***** Material shown *****

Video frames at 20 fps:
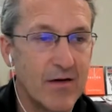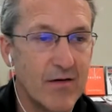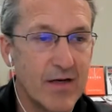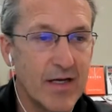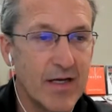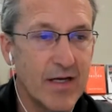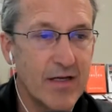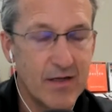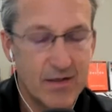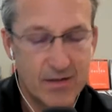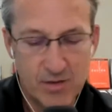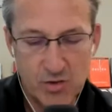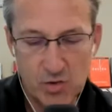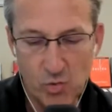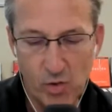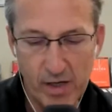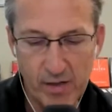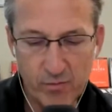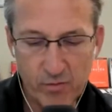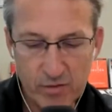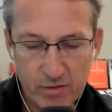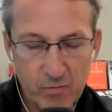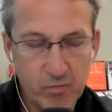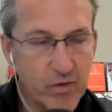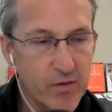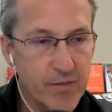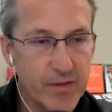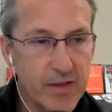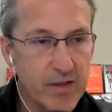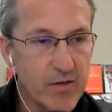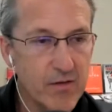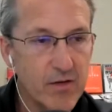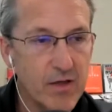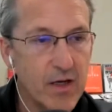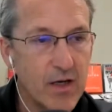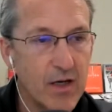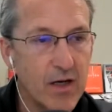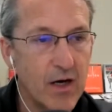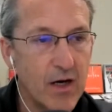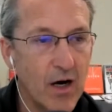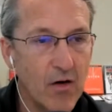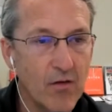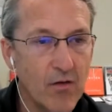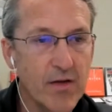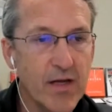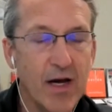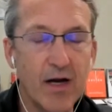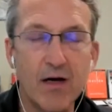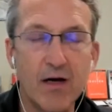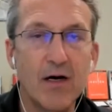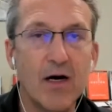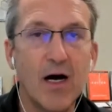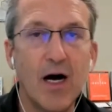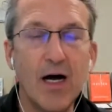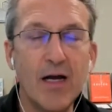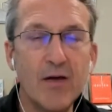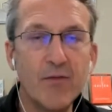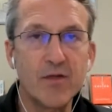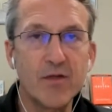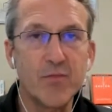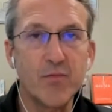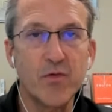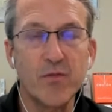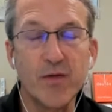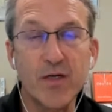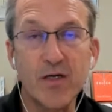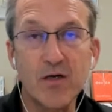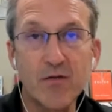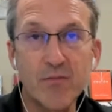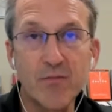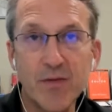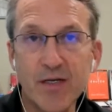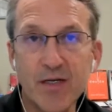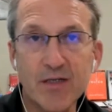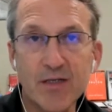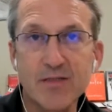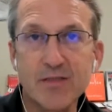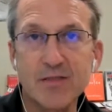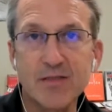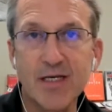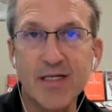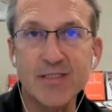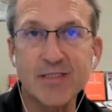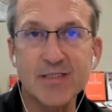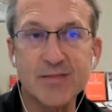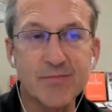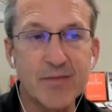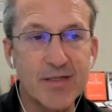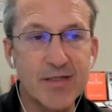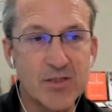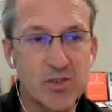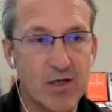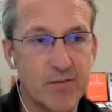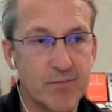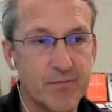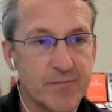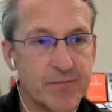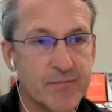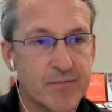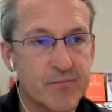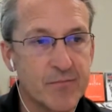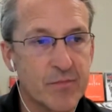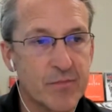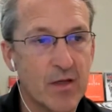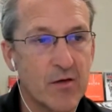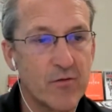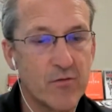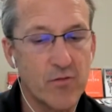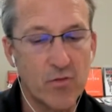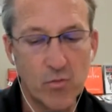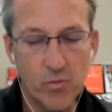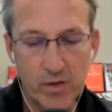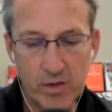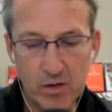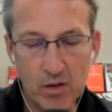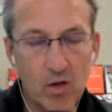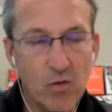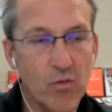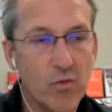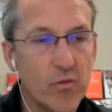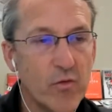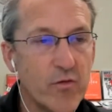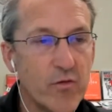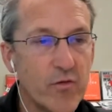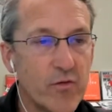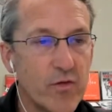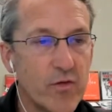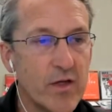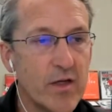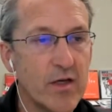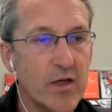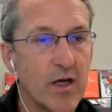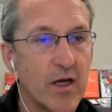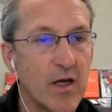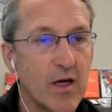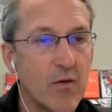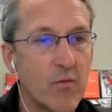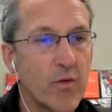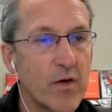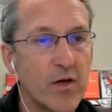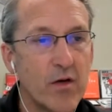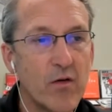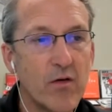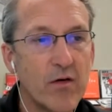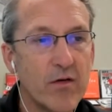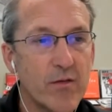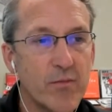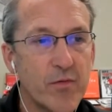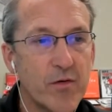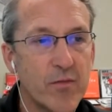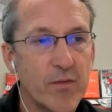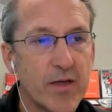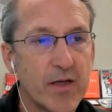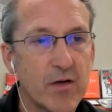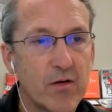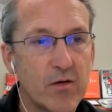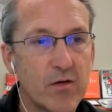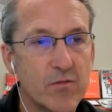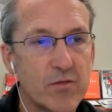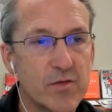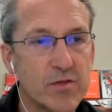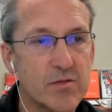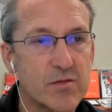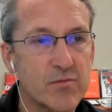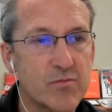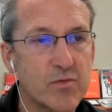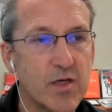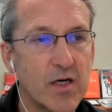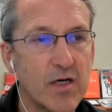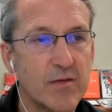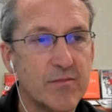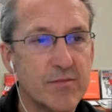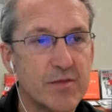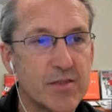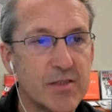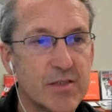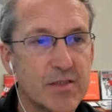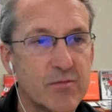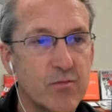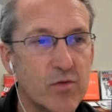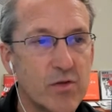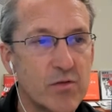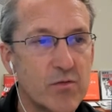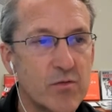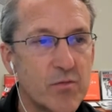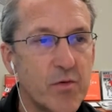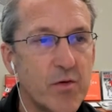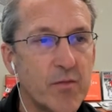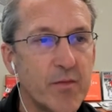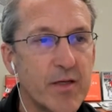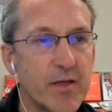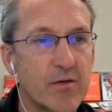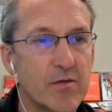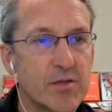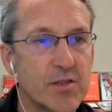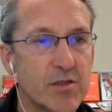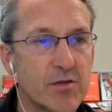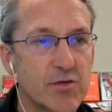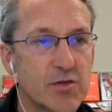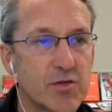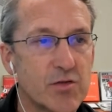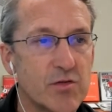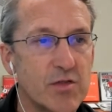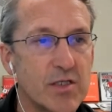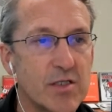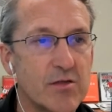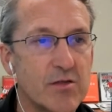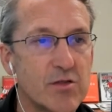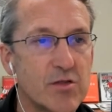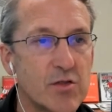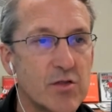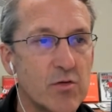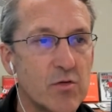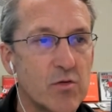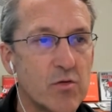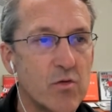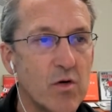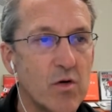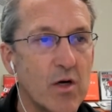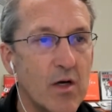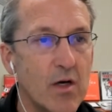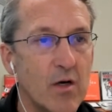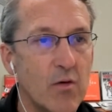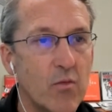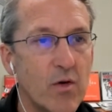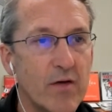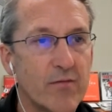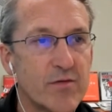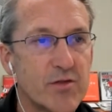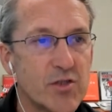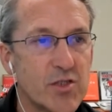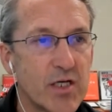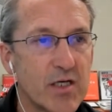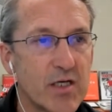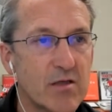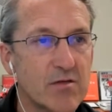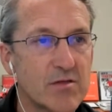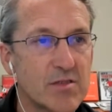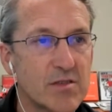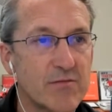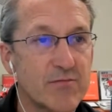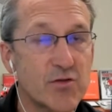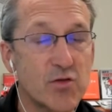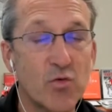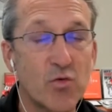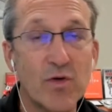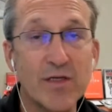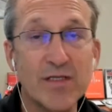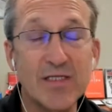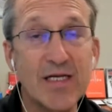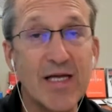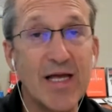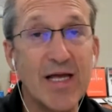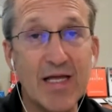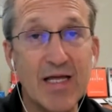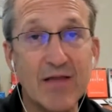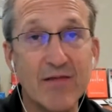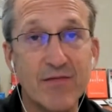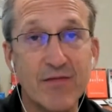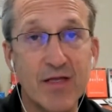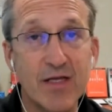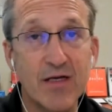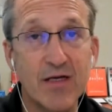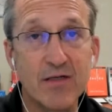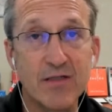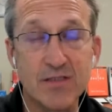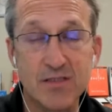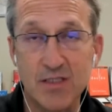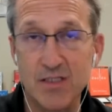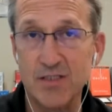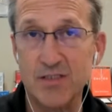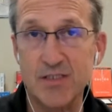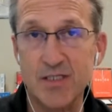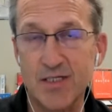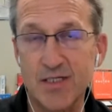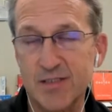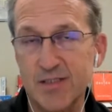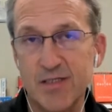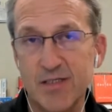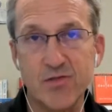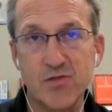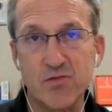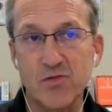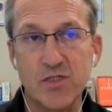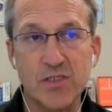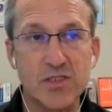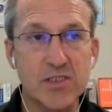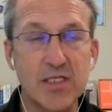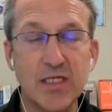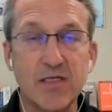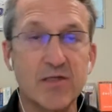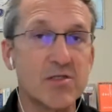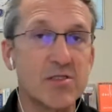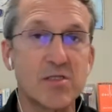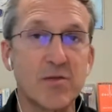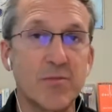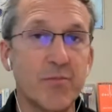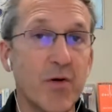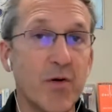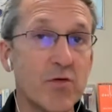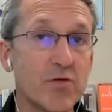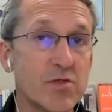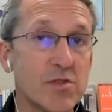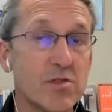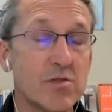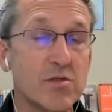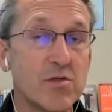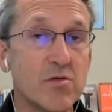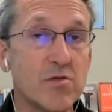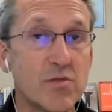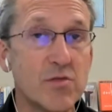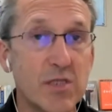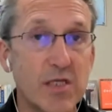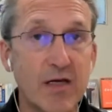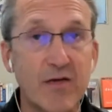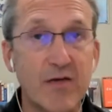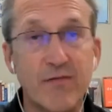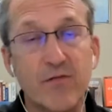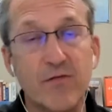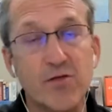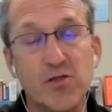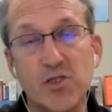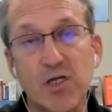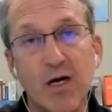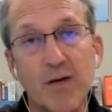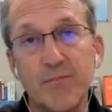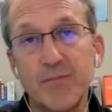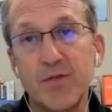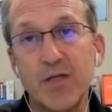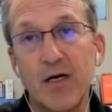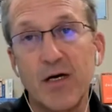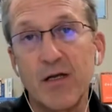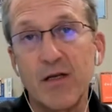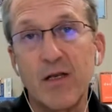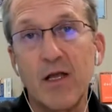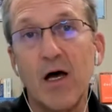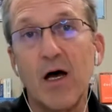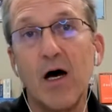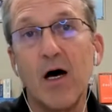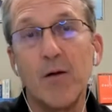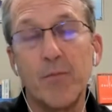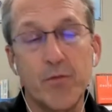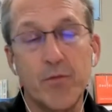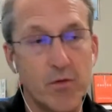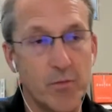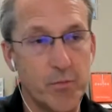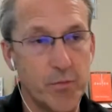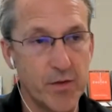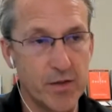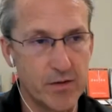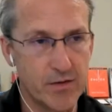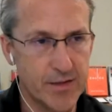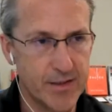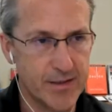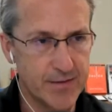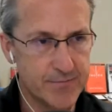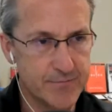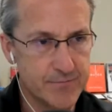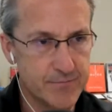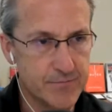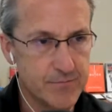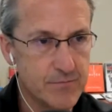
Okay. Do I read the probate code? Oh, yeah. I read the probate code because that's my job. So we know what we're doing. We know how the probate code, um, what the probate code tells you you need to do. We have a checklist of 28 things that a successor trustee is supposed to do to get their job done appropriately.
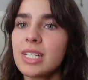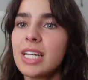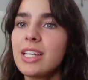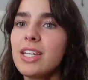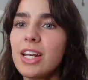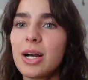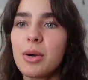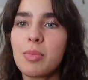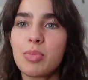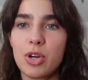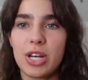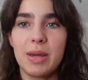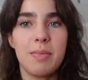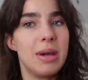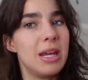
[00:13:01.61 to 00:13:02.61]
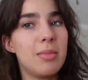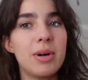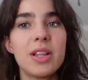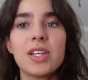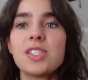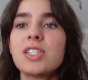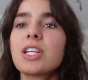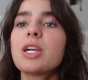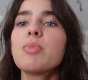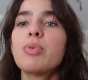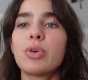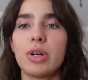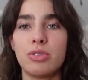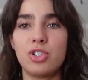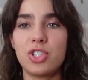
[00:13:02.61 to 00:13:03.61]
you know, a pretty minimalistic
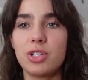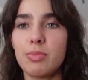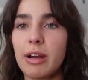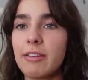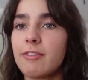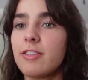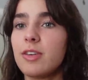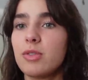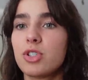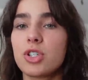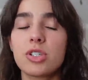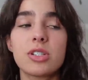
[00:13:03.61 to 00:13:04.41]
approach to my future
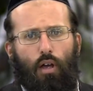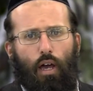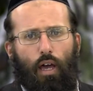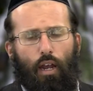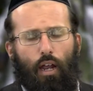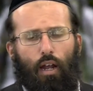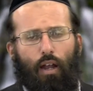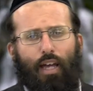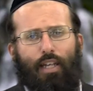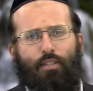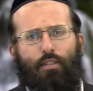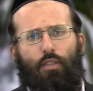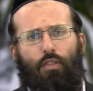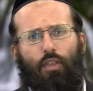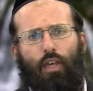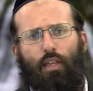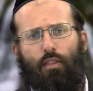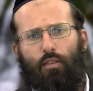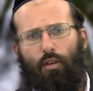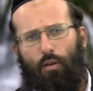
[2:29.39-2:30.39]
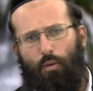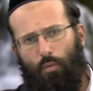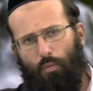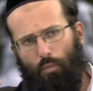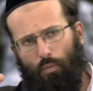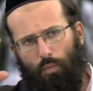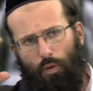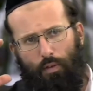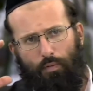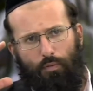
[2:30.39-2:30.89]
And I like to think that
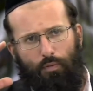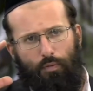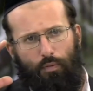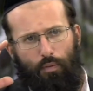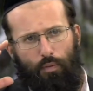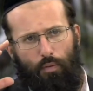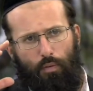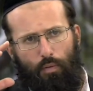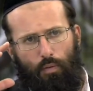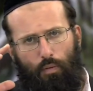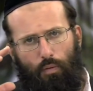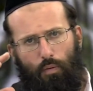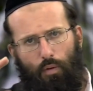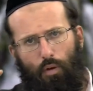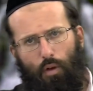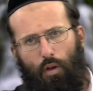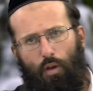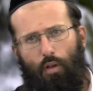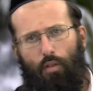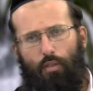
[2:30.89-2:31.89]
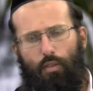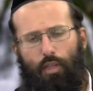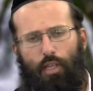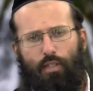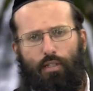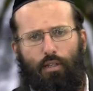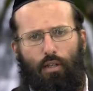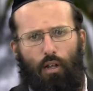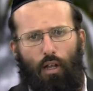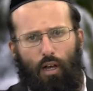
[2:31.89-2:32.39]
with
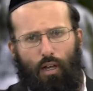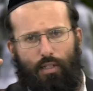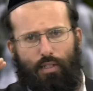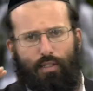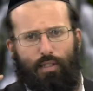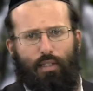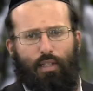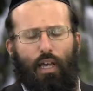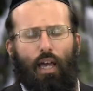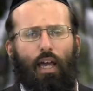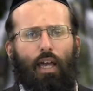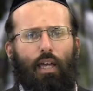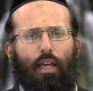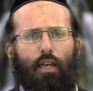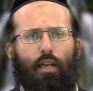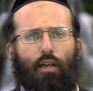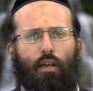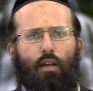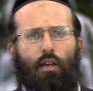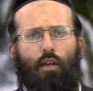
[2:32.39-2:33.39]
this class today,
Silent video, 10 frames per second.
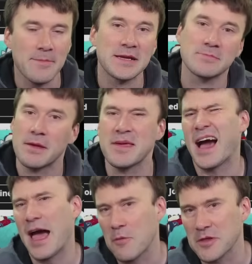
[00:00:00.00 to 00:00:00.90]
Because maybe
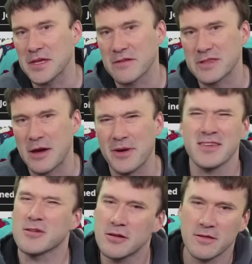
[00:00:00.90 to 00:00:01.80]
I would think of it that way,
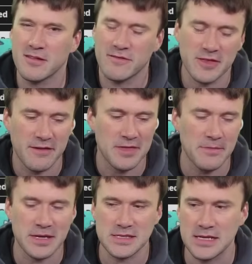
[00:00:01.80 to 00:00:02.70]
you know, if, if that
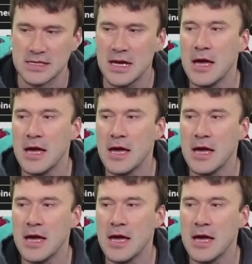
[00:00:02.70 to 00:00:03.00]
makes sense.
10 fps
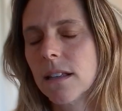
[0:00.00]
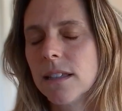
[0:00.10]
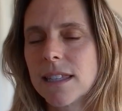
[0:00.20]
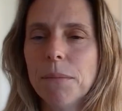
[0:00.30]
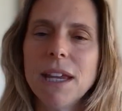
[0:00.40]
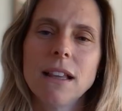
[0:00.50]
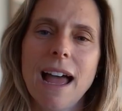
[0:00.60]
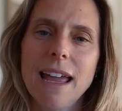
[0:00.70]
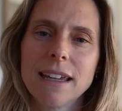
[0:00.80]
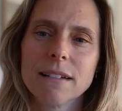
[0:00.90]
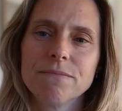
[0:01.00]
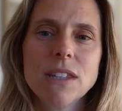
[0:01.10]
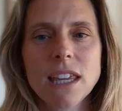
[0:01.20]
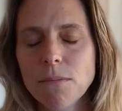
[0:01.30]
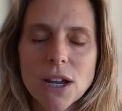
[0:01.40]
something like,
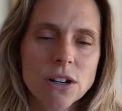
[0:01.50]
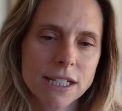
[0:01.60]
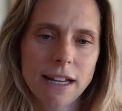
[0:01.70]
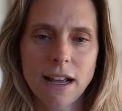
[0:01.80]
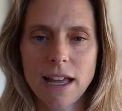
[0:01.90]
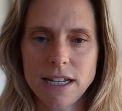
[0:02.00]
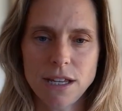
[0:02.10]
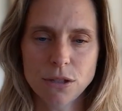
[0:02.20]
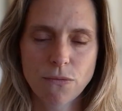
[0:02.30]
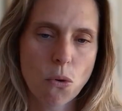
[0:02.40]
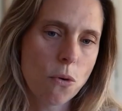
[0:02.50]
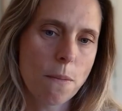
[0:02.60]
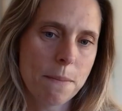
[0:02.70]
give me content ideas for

*****

● **Exercise prompt**
Every word of the material, and none of its pictures, should be set down again.

● **Output of the exercise**
Video frames at 20 fps:
Okay. Do I read the probate code? Oh, yeah. I read the probate code because that's my job. So we know what we're doing. We know how the probate code, um, what the probate code tells you you need to do. We have a checklist of 28 things that a successor trustee is supposed to do to get their job done appropriately.
[00:13:01.61 to 00:13:02.61]
[00:13:02.61 to 00:13:03.61]
you know, a pretty minimalistic
[00:13:03.61 to 00:13:04.41]
approach to my future
[2:29.39-2:30.39]
[2:30.39-2:30.89]
And I like to think that
[2:30.89-2:31.89]
[2:31.89-2:32.39]
with
[2:32.39-2:33.39]
this class today,
Silent video, 10 frames per second.
[00:00:00.00 to 00:00:00.90]
Because maybe
[00:00:00.90 to 00:00:01.80]
I would think of it that way,
[00:00:01.80 to 00:00:02.70]
you know, if, if that
[00:00:02.70 to 00:00:03.00]
makes sense.
10 fps
[0:00.00]
[0:00.10]
[0:00.20]
[0:00.30]
[0:00.40]
[0:00.50]
[0:00.60]
[0:00.70]
[0:00.80]
[0:00.90]
[0:01.00]
[0:01.10]
[0:01.20]
[0:01.30]
[0:01.40]
something like,
[0:01.50]
[0:01.60]
[0:01.70]
[0:01.80]
[0:01.90]
[0:02.00]
[0:02.10]
[0:02.20]
[0:02.30]
[0:02.40]
[0:02.50]
[0:02.60]
[0:02.70]
give me content ideas for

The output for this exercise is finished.